User:Objectivesea/Sandbox/Lieve Fransen


Lieve Fransen
Director for Social Policies and strategy 2020 for growth and competitiveness
at DG Employment and Social affairs
of the European Commission
Personal details
Born(1950-04-17)April 17, 1950
Gent, Belgium
SpouseNoah Howard
Residence(s)Brussels, Belgium
Alma materUniversity of Antwerp, Belgium
Institute of Tropical Medicine Antwerp, Belgium
Ghent University, Belgium
Websiteec.europa.eu/represent_en.htm
DG Communication Website

Lieve Fransen is a Senior Adviser to European Policy Centre on health, social and migration policies. Formerly, after having been since 2011 the Director for Social Policies in the Directorate for Employment and Social affairs for the European Commission. Before that she was Director for Representations in the Directorate for Communication and was in charge of the 35 Representations with 500 staff and for more than 500 networks across the European Union .

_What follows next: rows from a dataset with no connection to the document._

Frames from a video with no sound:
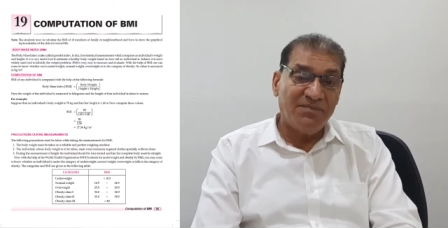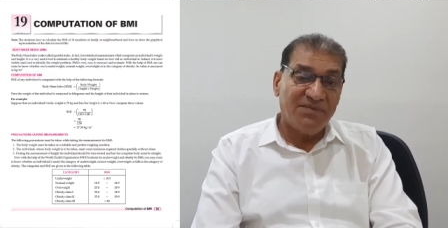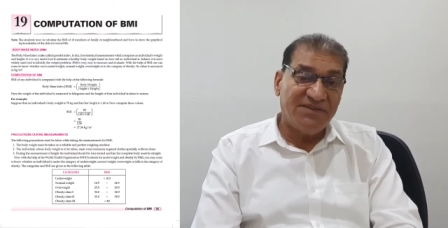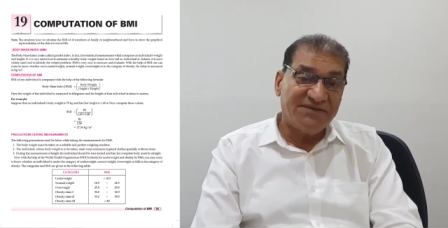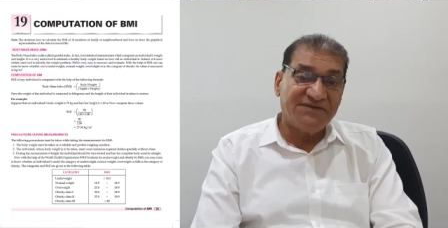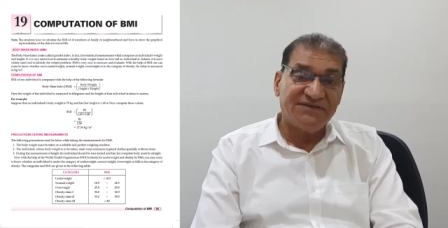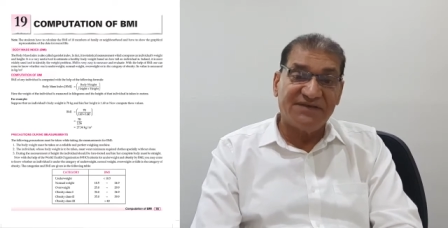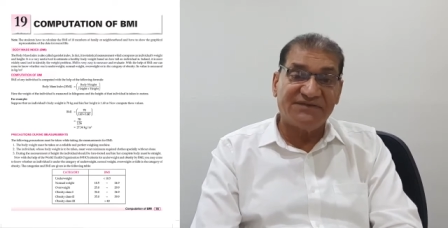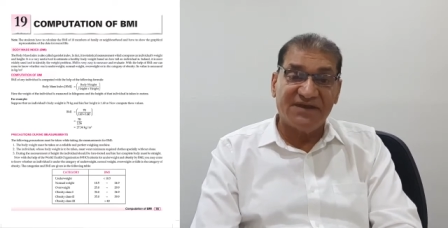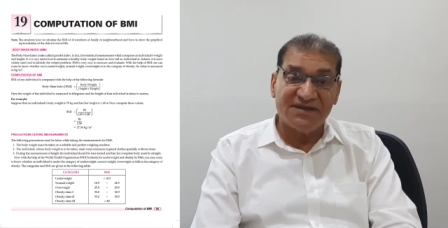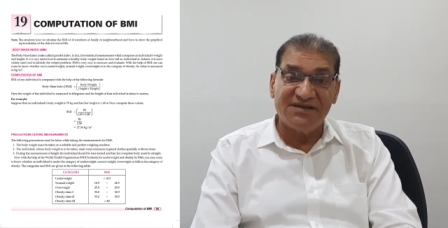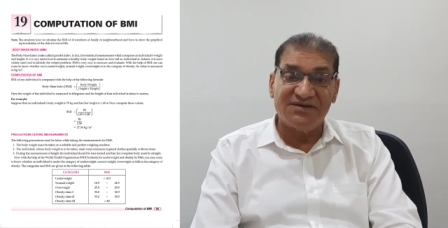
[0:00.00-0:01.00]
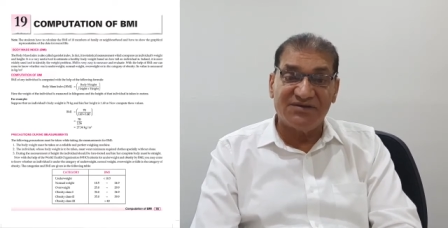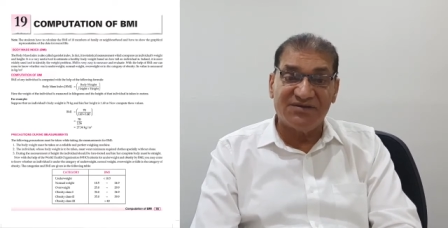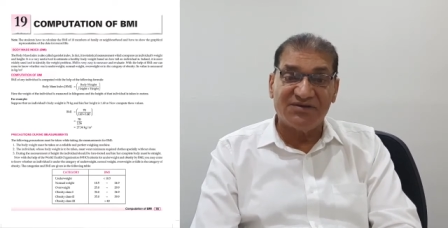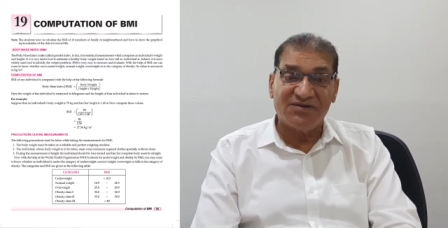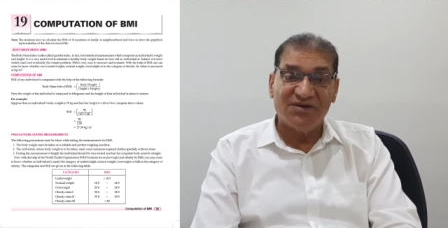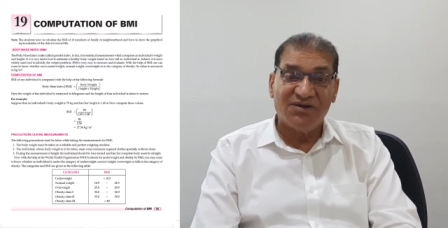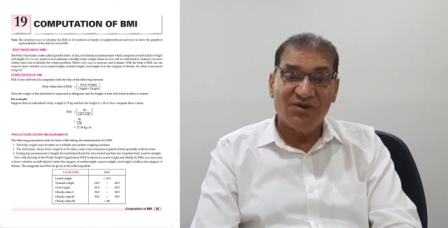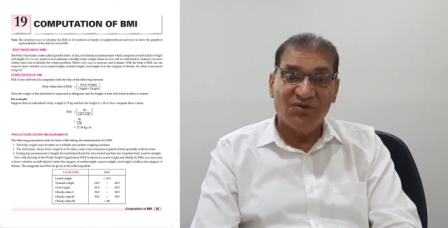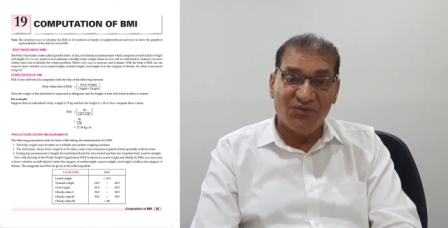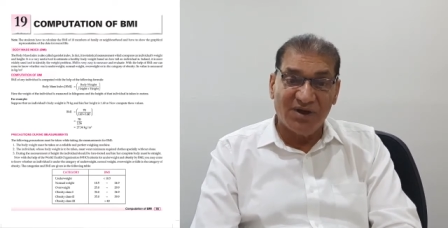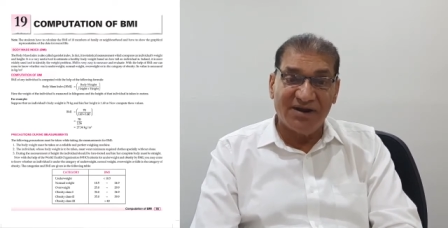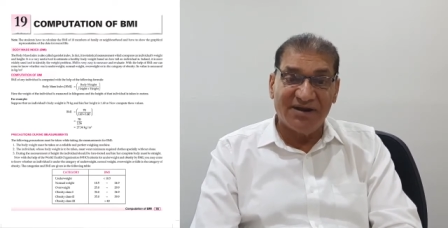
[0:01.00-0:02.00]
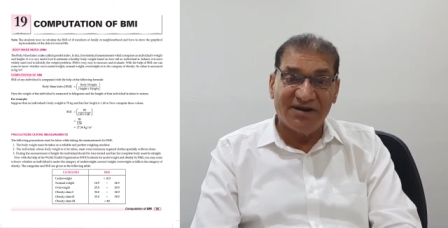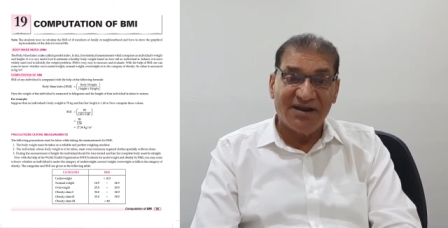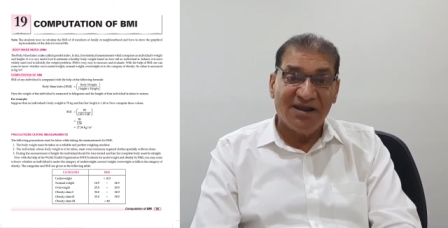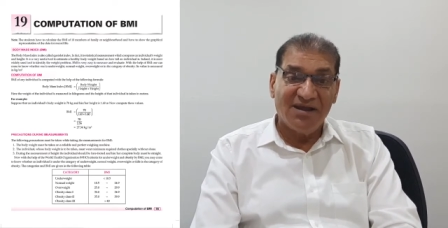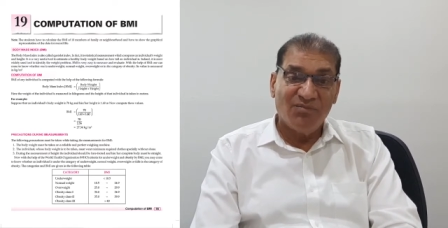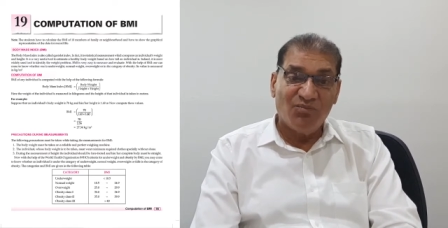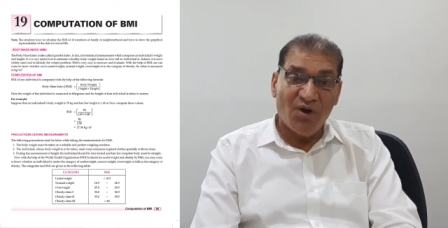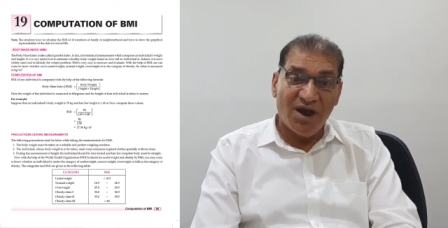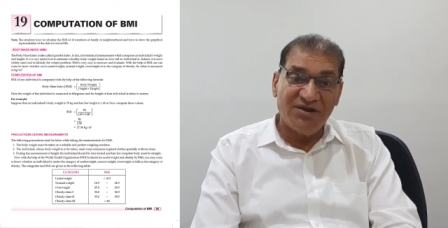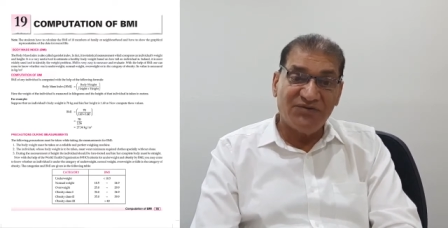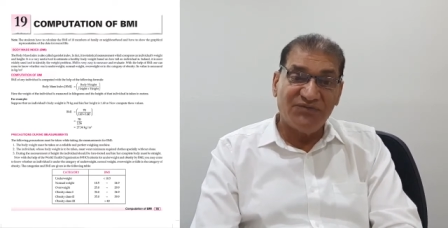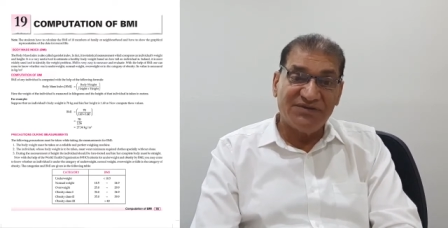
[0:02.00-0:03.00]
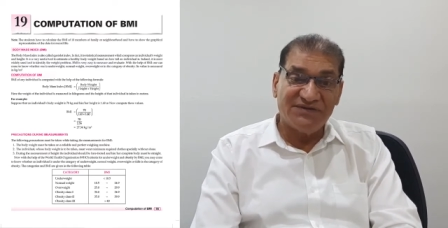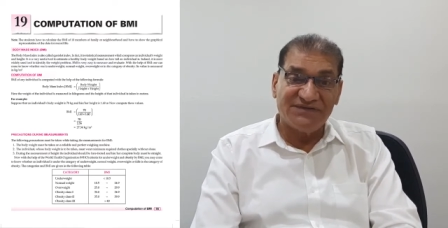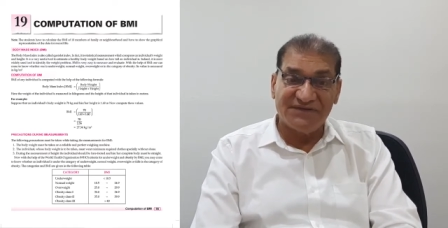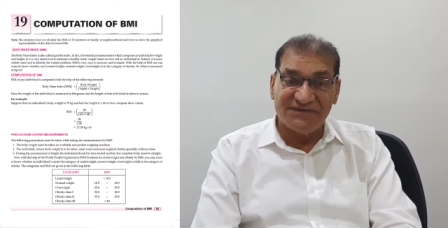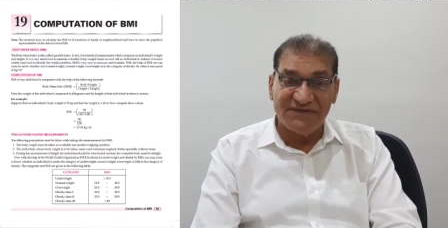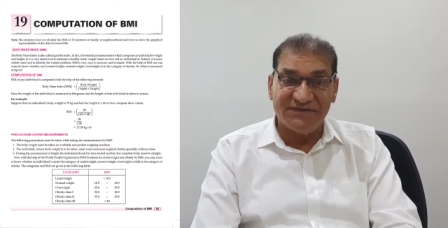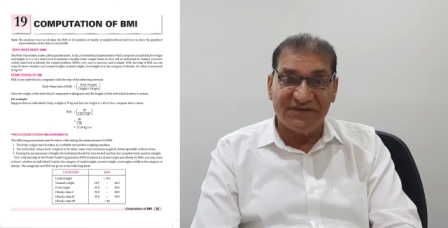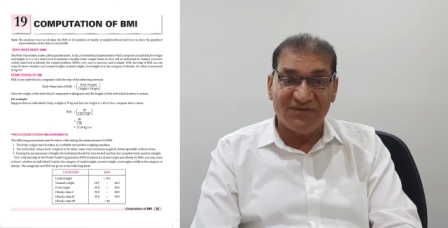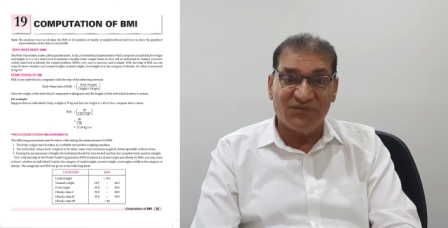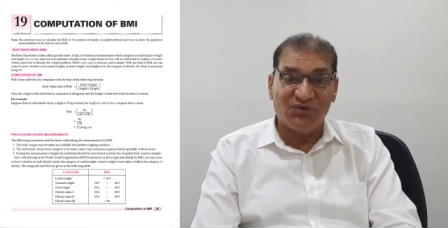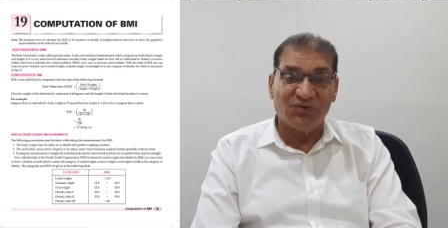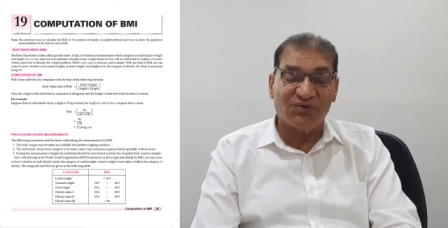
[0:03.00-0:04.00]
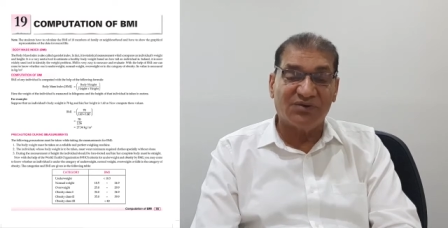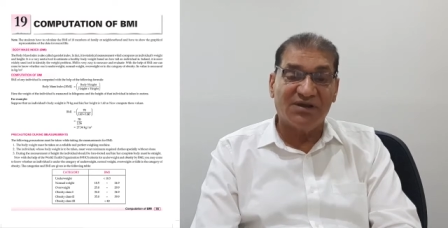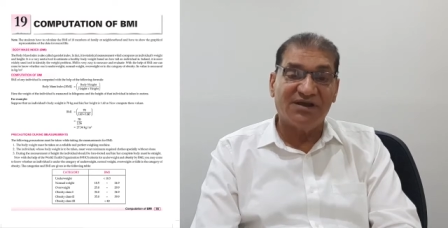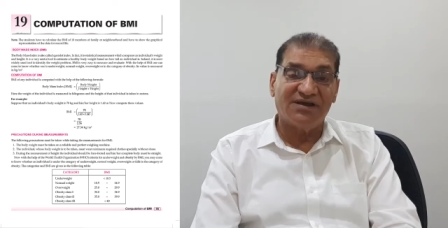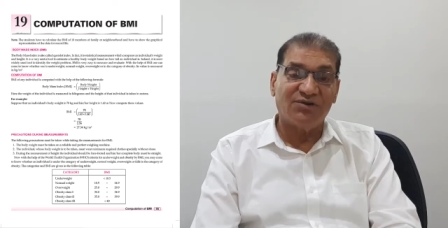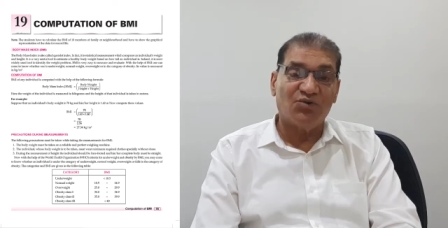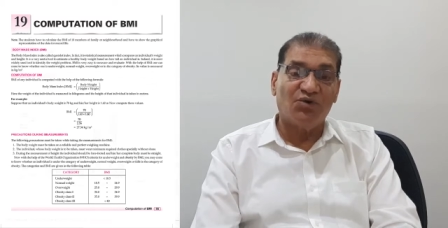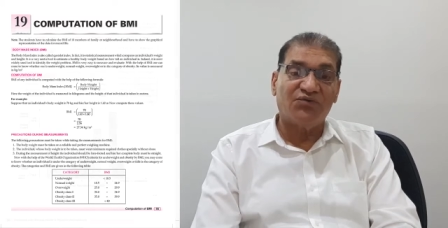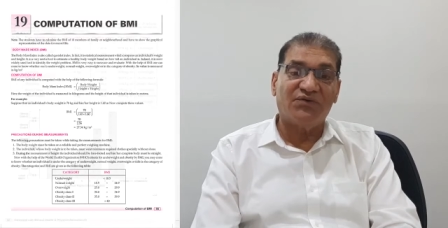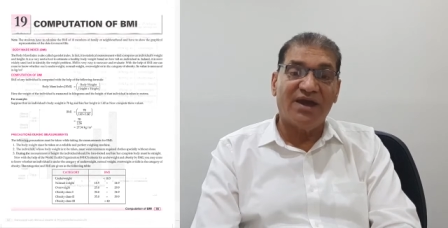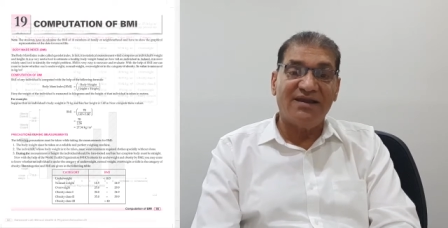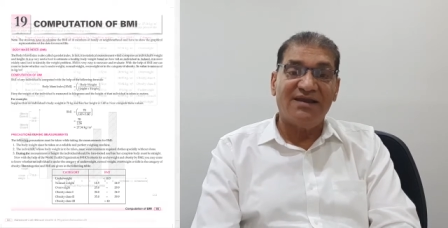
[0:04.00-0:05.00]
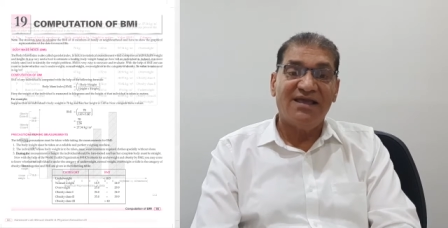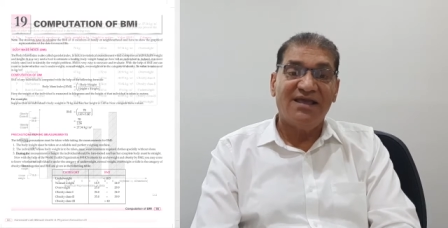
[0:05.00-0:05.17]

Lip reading: This is the second one point which is essential for record file,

She started her career as a Medical Doctor in Africa during the 1970s and 1980s (mainly in Mozambique,[1] Kenya[2] and Rwanda), with a particular interest in sexually transmitted infections. In several African countries she developed new initiatives and ensured implementation through international cooperation and strategic planning.[1] In 1987, the European Commission hired Fransen as a consultant from the Institute of Tropical Medicine Antwerp to survey blood transfusion and HIV seropositive rates in Uganda.[3][4] This led the European Commission to help Uganda set up a safe blood supply,[4] and then to create the AIDS Task Force,[4] an international foundation of which Fransen was the founding executive director from 1987,[2][4] until 1993.[4]

In 1993 she joined the European Commission as the Head of the Health, AIDS and Population Sector.[4] She was in charge of negotiating tiered pricing for pharmaceutical products for developing countries. During this period, she was also the guest editor for the Policy Research Department of the World Bank. In 2001 she became the Head of the Social and Human Development Unit in Directorate-General for Development in charge of social protection, employment, health, education and gender.

She was a founding board member and vice-chair of the Board of the Global Fund to fight AIDS, Tuberculosis and Malaria (GFATM) representing the European Commission and several EU member states from 2000 to 2007,[2] where she helped create a large public/private partnership and performance-based fund (8 billion pledges in 4 years).[citation needed]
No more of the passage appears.